因幡屋ぶろぐ

劇評かわら版「因幡屋通信」主宰
宮本起代子による幸せの観劇記録。
舞台の印象をより的確により豊かに記せますよう・・・

日本のラジオ『カナリヤ』

2021-11-21 | 舞台
*屋代秀樹作・演出 公式サイトはこちら こまばアゴラ劇場 23日まで(1,2,3,4,5,6,7,8,9,10,11,12,13,14,15,16

 昨年5月の公演が中止を余儀なくされたが、その舞台に出演予定だった7人+αの一人芝居『ロマンランタン』の無料配信を行うなど、屋代秀樹と日本のラジオは、困難のさなかも淡々と活動を続けてきた印象がある。あれから1年半、満を持して『カナリア』公演が実現した。

「母の食事に毒を盛り、観察し続けていた少女/医療少年院を出た彼女を迎えたのは/宗教団体「ひかりのて」の幹部となっていた兄/信じたいものを信じることについての短いお話」…公演チラシに詩のように記された物語の概要である。舞台には紺色の柱が数本立ち、手前に椅子とテーブル、少し離れてデスクがある程度のシンプルなものだ(袴田長武・舞台美術)。宗教団体「ひかりのて」東京第四支部と言われる事務所、道場、信者が暮らす寮を兼ねた施設の応接スペースらしく、入信したばかりの若い女性を取材に訪れた雑誌記者に、教団広報部の女性が応対している。

 折込チラシのなかに、「新作小説『カナリヤ(仮)』取材ノート/平田」と書かれた冊子があり、本作に登場する人々の過去や背景、後日譚などが写真付きでまとめられている。いわゆる公演パンフレットではなく、この冊子自体も創作物である。上演前に読むと楽しみが削がれるようでもあり、それでもつい読んでしまうものの内容の全ては把握できず、結局中途半端な事前学習のまま上演が始まった。これも日本のラジオのおもしろさだ。

 本作は地下鉄サリン事件はじめ、信者やその家族の拉致監禁、殺害事件を引き起こした、あの教団をモチーフにしている。しかし、およそ四半世紀前の当時、日々洪水のように報道された教団の様子、幹部と呼ばれていた人々がマスコミの取材に答える口調や態度のほうが余程芝居がかって不自然に思えるほど、『カナリア』の舞台は静かであり、日常会話のトーンで展開する。

 母に毒を盛り続けた少女(沈ゆうこ)、教団幹部であるその兄(横手慎太郎)、幼馴染で教団広報担当(田中渚)、新しい入信者(宝保里実)、父を殺した少女(永田佑衣)、元暴力団組員(木内コギト)、雑誌記者(安東信助)以上7名の登場人物の性質、背景の妙など、俳優陣の造形は的確で隙がない。また最後まで登場しない人物の存在の見せ方は作劇の腕の見せどころであるが、本作の場合、「ひかりのて」代表の「入口シュウメイ」の実体があくまで希薄であることが大きな特徴である。彼女はもしかすると、「存在しない存在」なのではないかとすら思わせる。
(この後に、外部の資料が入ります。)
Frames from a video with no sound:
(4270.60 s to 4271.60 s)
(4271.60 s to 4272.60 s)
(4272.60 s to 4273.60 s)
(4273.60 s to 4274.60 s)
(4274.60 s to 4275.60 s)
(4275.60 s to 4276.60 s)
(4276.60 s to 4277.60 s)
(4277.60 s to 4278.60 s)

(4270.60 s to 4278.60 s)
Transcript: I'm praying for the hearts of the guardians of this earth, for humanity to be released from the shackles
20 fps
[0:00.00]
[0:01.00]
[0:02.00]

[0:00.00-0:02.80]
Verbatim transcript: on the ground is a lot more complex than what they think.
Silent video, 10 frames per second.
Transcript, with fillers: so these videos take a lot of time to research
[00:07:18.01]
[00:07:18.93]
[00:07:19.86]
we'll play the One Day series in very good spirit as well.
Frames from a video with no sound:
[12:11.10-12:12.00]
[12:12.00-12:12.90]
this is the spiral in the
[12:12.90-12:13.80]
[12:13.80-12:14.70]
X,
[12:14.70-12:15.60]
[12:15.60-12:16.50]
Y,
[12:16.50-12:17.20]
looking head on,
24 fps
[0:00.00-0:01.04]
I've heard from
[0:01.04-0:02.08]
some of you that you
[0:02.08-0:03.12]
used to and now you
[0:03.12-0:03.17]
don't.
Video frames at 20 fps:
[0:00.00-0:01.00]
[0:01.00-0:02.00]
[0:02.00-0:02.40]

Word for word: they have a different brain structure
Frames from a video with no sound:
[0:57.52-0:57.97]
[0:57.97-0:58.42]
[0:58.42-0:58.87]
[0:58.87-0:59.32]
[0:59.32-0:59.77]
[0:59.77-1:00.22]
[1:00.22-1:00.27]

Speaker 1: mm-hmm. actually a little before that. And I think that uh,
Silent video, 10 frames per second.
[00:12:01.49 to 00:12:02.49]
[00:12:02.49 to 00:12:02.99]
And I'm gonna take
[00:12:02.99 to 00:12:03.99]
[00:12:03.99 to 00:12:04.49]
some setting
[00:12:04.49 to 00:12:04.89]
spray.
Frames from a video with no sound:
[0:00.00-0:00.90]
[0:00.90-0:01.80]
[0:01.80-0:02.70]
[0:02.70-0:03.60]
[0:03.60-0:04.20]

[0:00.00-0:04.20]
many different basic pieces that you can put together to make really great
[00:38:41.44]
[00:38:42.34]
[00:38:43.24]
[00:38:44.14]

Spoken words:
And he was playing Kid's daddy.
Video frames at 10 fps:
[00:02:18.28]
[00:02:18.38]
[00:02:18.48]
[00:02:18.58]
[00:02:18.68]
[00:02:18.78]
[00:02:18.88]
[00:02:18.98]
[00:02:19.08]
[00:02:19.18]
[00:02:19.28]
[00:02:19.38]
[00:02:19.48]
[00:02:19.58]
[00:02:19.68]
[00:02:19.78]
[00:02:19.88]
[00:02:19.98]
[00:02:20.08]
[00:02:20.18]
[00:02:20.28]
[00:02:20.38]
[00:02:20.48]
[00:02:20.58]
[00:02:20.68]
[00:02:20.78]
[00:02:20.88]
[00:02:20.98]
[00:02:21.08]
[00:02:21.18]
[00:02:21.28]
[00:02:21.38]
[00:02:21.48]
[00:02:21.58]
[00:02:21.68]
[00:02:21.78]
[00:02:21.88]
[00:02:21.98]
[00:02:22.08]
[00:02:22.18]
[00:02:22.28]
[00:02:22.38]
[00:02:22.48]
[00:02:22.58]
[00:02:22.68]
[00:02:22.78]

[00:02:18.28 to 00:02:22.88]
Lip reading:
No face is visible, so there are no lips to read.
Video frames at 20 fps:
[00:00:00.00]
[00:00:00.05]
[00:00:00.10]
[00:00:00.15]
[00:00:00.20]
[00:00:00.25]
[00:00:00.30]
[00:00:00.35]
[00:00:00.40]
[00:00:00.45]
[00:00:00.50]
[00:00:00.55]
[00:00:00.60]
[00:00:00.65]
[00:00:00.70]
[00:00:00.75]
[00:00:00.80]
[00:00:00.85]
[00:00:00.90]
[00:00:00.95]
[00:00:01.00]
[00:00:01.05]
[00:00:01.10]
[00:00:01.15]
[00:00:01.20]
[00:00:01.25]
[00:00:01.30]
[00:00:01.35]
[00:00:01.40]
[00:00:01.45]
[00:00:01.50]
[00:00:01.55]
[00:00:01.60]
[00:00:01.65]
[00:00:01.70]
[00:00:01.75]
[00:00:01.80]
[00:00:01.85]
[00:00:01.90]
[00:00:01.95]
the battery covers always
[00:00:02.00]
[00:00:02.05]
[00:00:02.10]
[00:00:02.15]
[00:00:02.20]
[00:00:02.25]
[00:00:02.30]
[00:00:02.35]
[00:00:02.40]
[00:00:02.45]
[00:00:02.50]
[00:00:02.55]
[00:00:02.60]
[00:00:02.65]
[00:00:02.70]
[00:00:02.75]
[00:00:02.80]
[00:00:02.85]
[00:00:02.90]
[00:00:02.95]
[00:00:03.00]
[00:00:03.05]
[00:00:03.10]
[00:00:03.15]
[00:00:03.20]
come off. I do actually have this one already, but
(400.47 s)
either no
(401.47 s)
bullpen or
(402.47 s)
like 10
 終幕、横手慎太郎が何かを新聞紙に包んだものとビニール傘を持って部屋を出てゆく。彼はこれから電車に乗るのだろう。あの事件をリアルに想起させるものであるのに、彼のすがたからは恐怖や嫌悪よりも、どうしてもそうせざるを得ないところに来てしまった悲しみを感じる。彼はほんとうはどうしたかったのか、何を求めていたのか。

 問題提起的な性質を持たない作品であるが、人はなぜ、どのようなきっかけで特異な集団を形成し、常軌を逸した事件を引き起こすのかといった根本的な問いが、見る者の心に波紋のように広がってゆく。答を求められているのではないから、ある意味で楽である。だが同時に「答が無い」ということの軽い絶望もあって、日本のラジオ終演後の心持は単純ではなく、そこがまた魅力的なのである。